■ **Recorded data**:
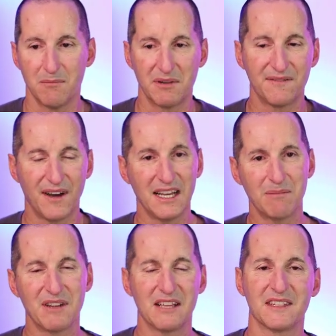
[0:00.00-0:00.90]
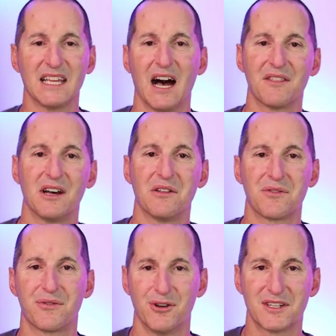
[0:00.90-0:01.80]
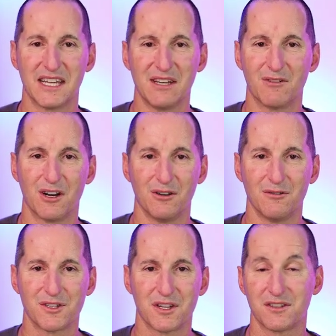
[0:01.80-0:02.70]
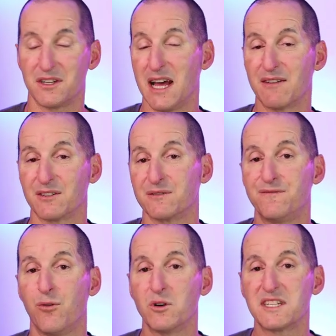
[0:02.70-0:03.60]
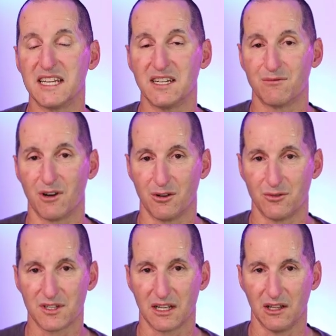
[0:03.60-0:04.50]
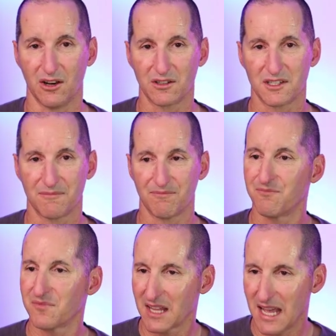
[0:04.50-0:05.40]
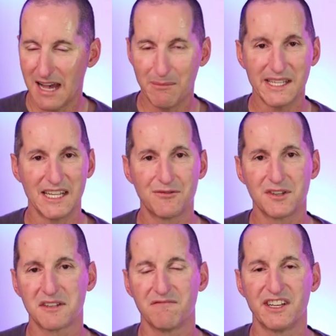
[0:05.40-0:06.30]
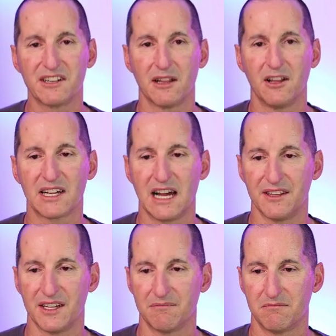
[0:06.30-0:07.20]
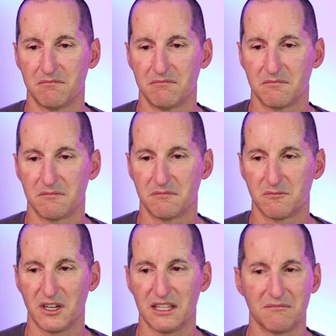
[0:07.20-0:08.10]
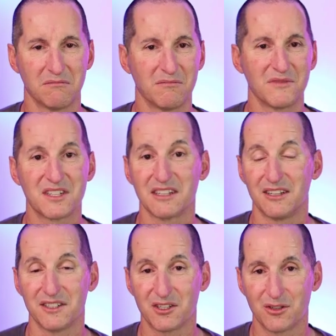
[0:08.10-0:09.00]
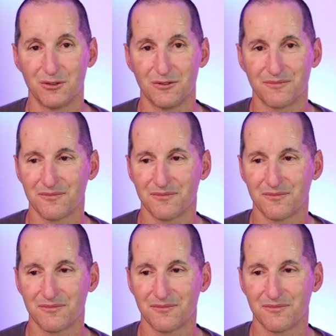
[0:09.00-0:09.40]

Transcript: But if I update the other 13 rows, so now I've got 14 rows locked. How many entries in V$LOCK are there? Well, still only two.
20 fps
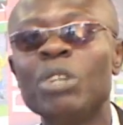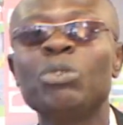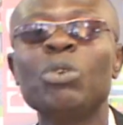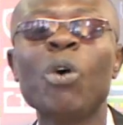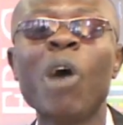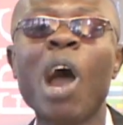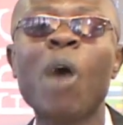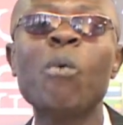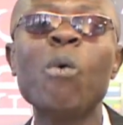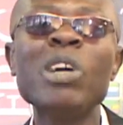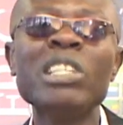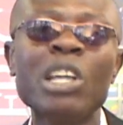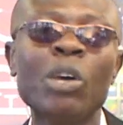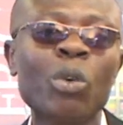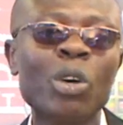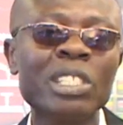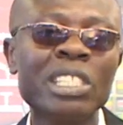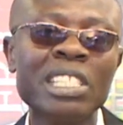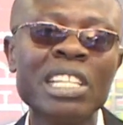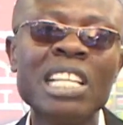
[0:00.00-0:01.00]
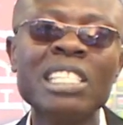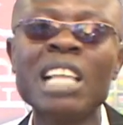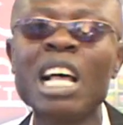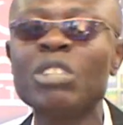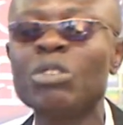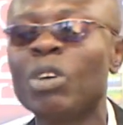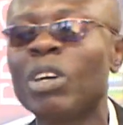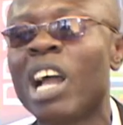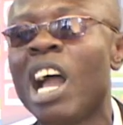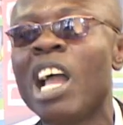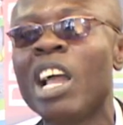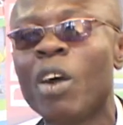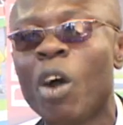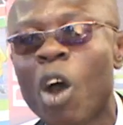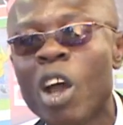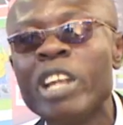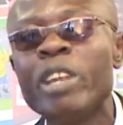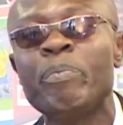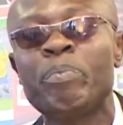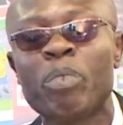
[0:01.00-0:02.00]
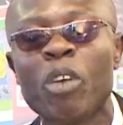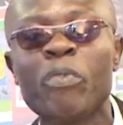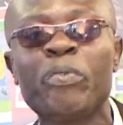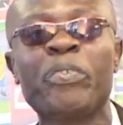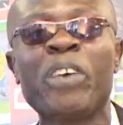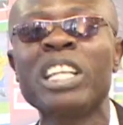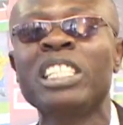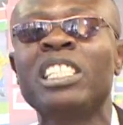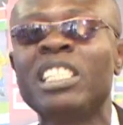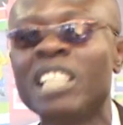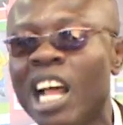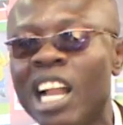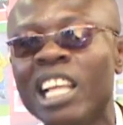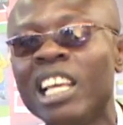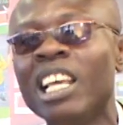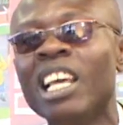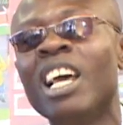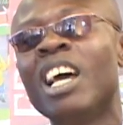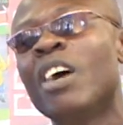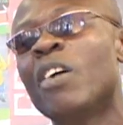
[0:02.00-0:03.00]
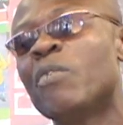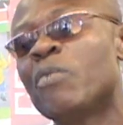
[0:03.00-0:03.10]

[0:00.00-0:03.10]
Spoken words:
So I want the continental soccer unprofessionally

■ **What to do**: Reproduce the data above verbatim, minus any images.

■ **Your solution**:
[0:00.00-0:00.90]
[0:00.90-0:01.80]
[0:01.80-0:02.70]
[0:02.70-0:03.60]
[0:03.60-0:04.50]
[0:04.50-0:05.40]
[0:05.40-0:06.30]
[0:06.30-0:07.20]
[0:07.20-0:08.10]
[0:08.10-0:09.00]
[0:09.00-0:09.40]

Transcript: But if I update the other 13 rows, so now I've got 14 rows locked. How many entries in V$LOCK are there? Well, still only two.
20 fps
[0:00.00-0:01.00]
[0:01.00-0:02.00]
[0:02.00-0:03.00]
[0:03.00-0:03.10]

[0:00.00-0:03.10]
Spoken words:
So I want the continental soccer unprofessionally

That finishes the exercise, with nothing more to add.